··· DATA ···

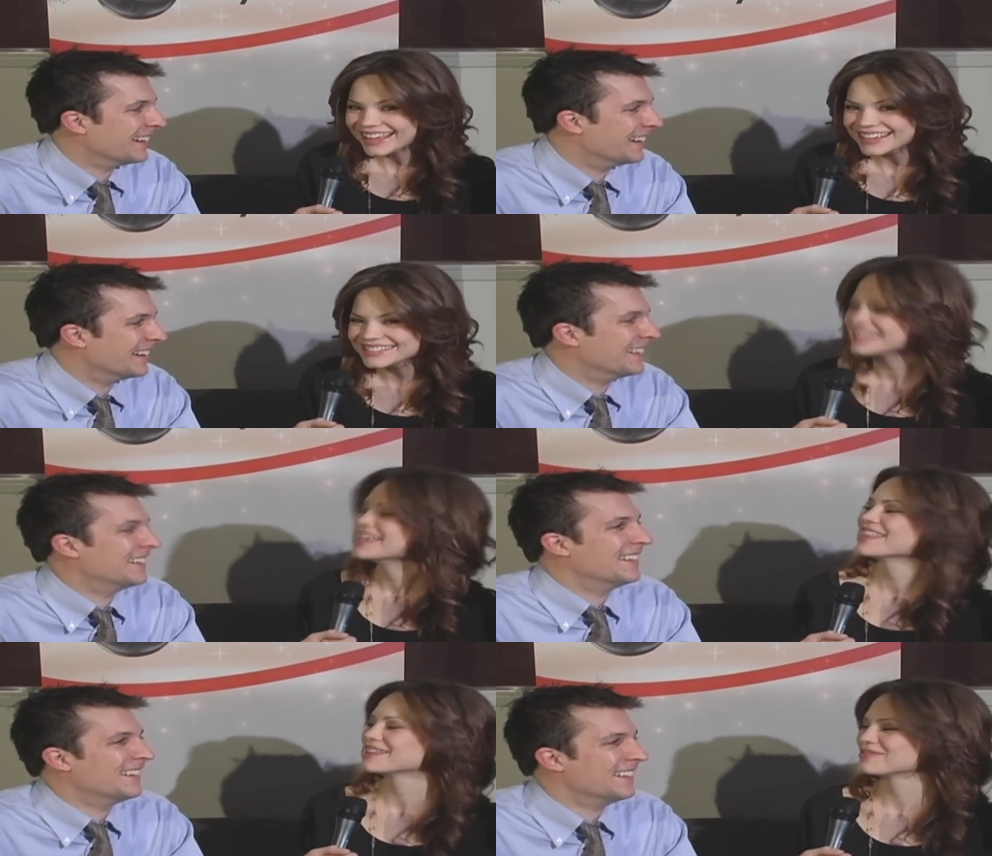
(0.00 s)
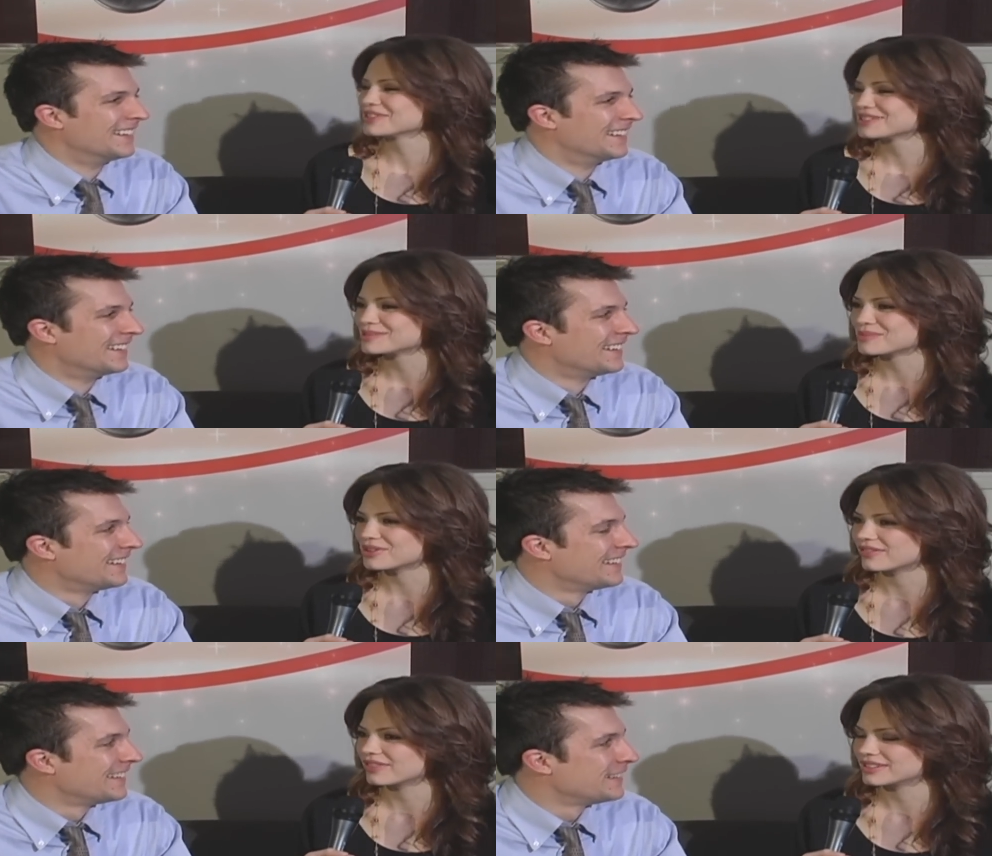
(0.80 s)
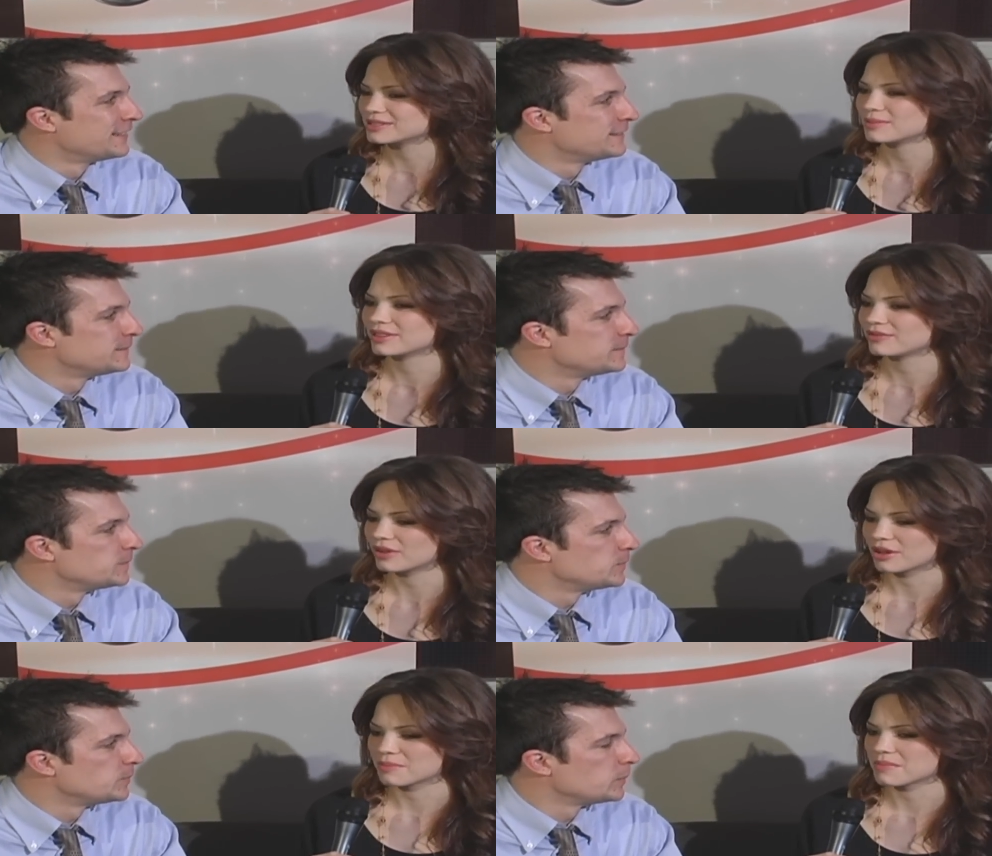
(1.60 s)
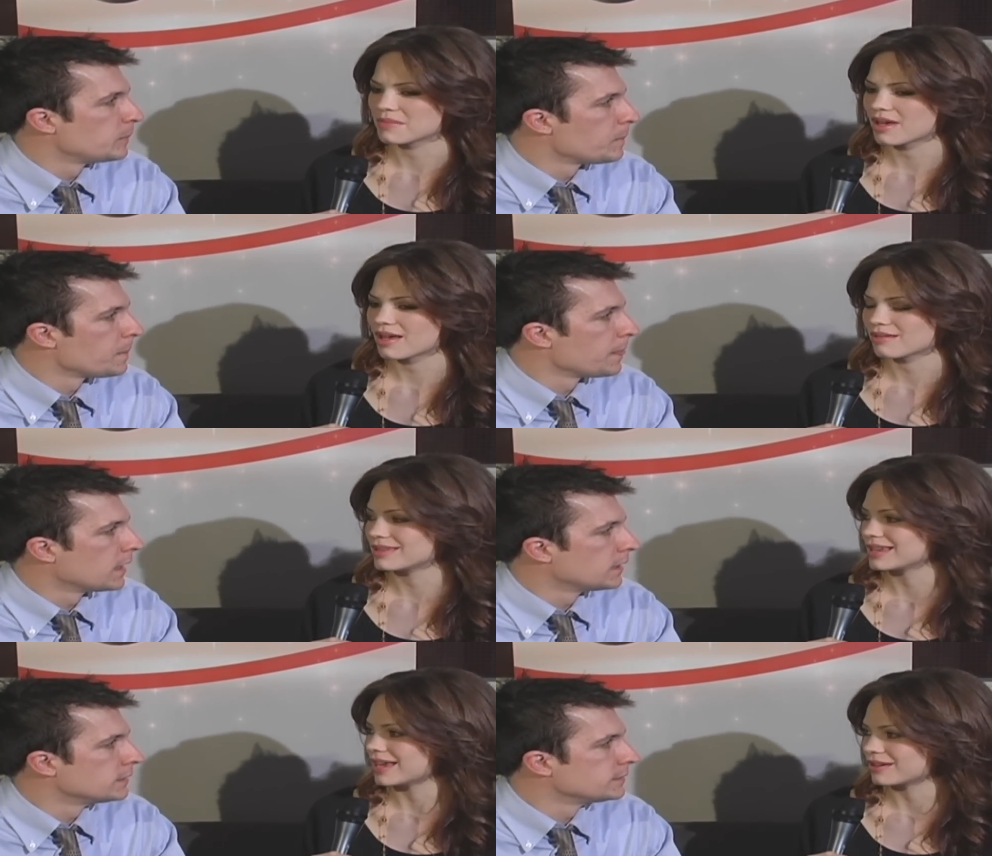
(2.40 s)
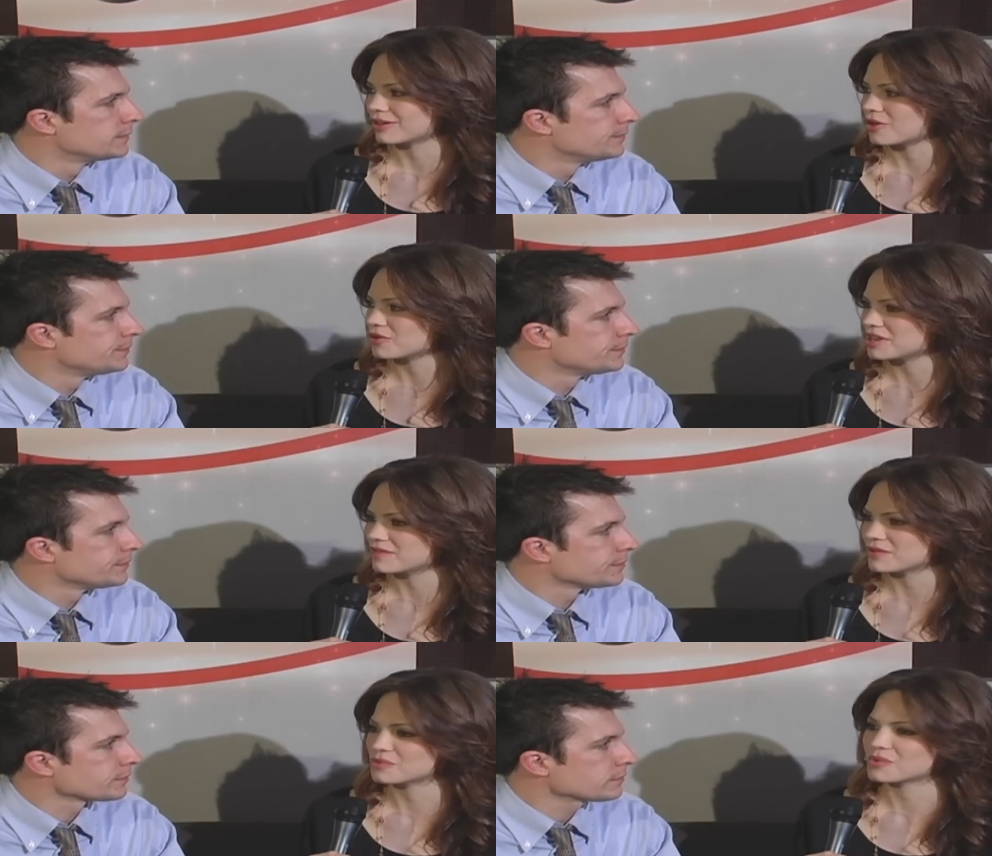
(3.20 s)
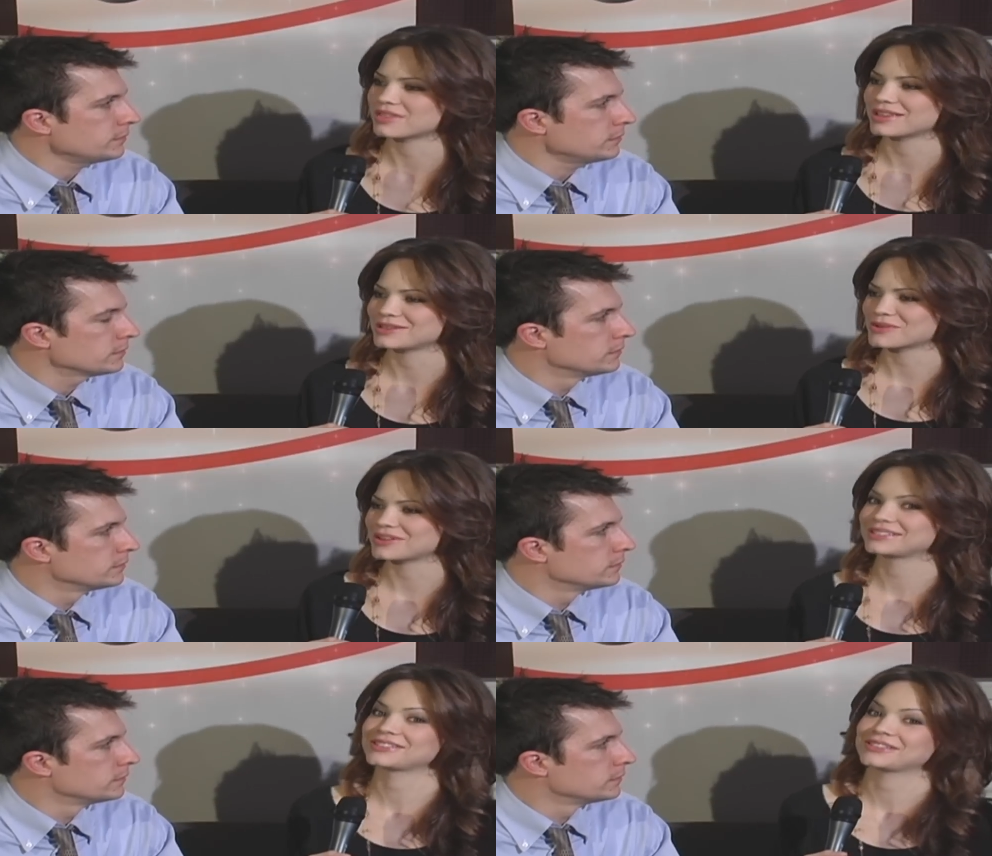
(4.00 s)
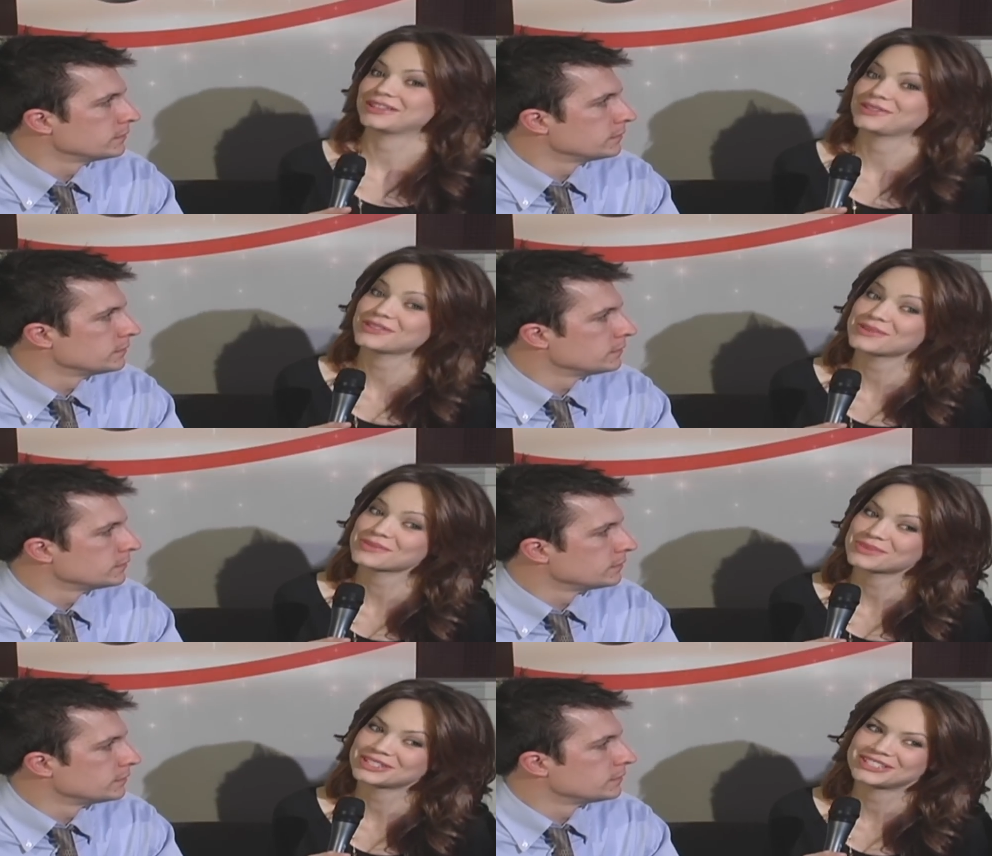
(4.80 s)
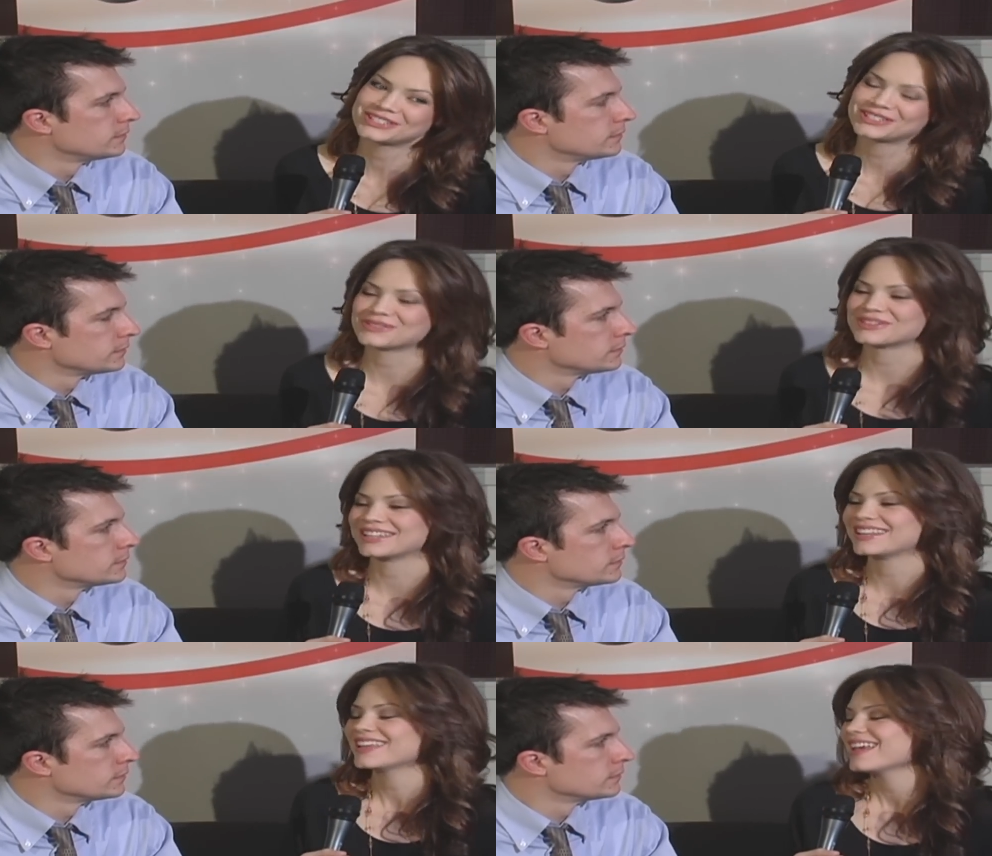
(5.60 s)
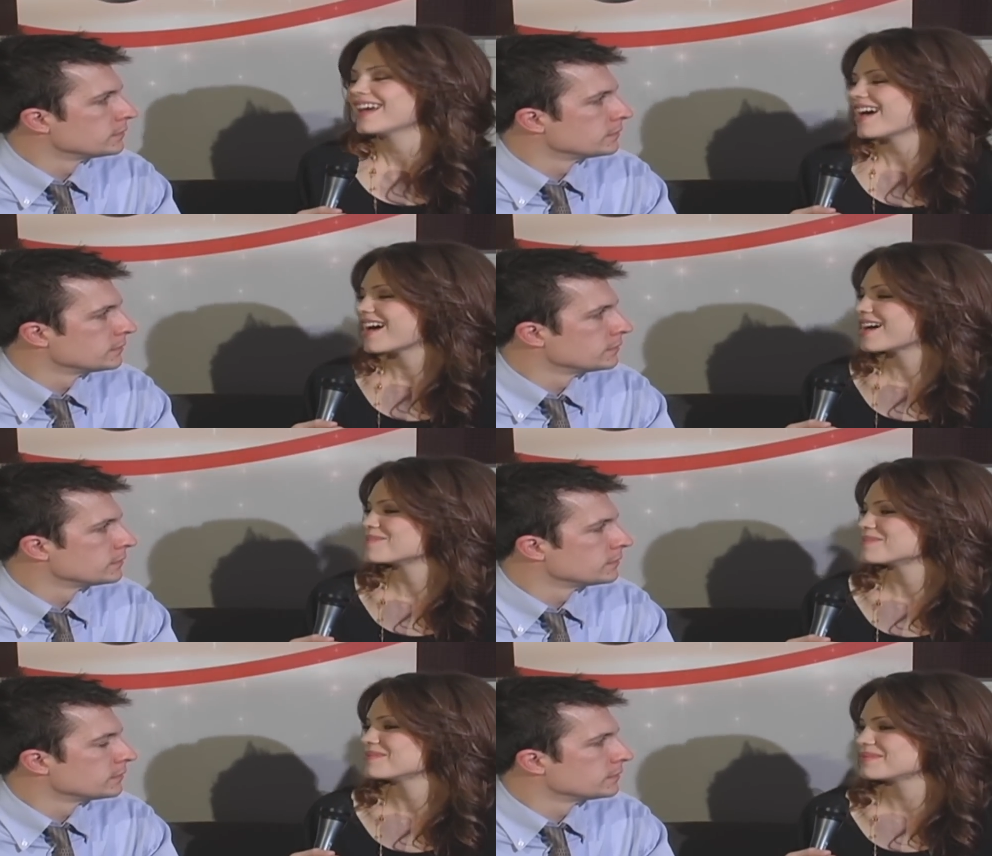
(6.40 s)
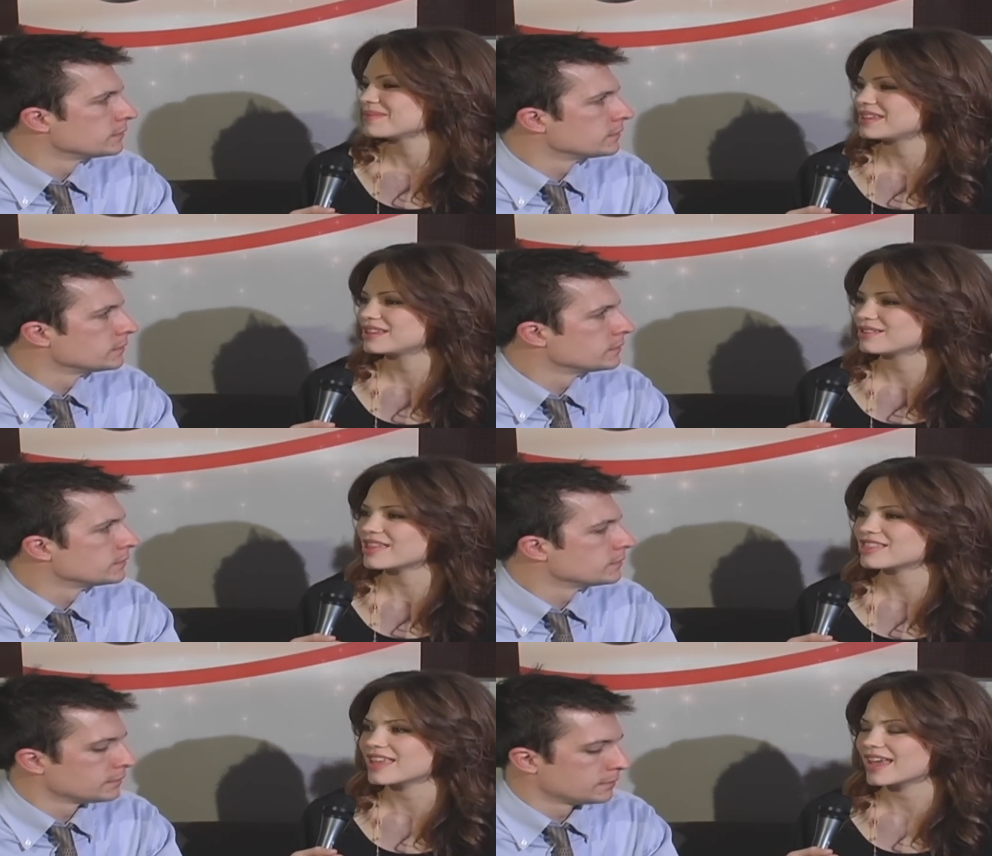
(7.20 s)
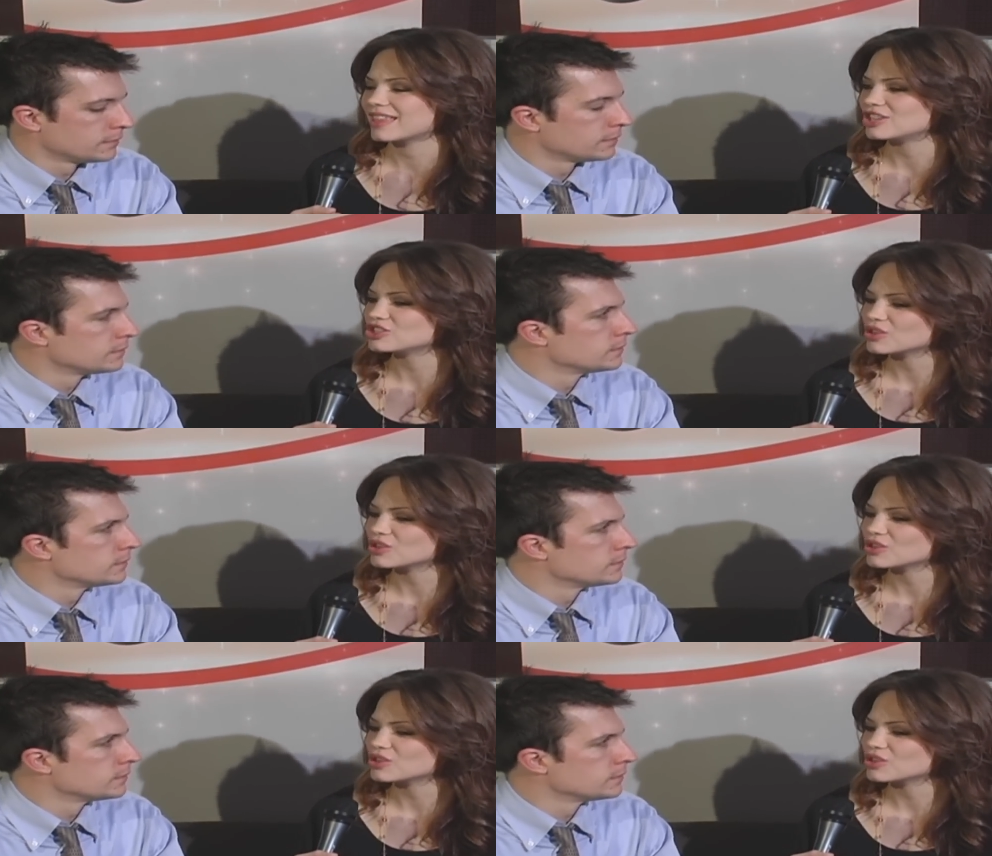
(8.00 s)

Speaker 1: guys, that have really supported Elizabeth from uh, the get go, even when they don't necessarily agree with what she's doing. Um, you know, and and they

···

Make a word-for-word copy of the entries, without any pictures.

(0.00 s)
(0.80 s)
(1.60 s)
(2.40 s)
(3.20 s)
(4.00 s)
(4.80 s)
(5.60 s)
(6.40 s)
(7.20 s)
(8.00 s)

Speaker 1: guys, that have really supported Elizabeth from uh, the get go, even when they don't necessarily agree with what she's doing. Um, you know, and and they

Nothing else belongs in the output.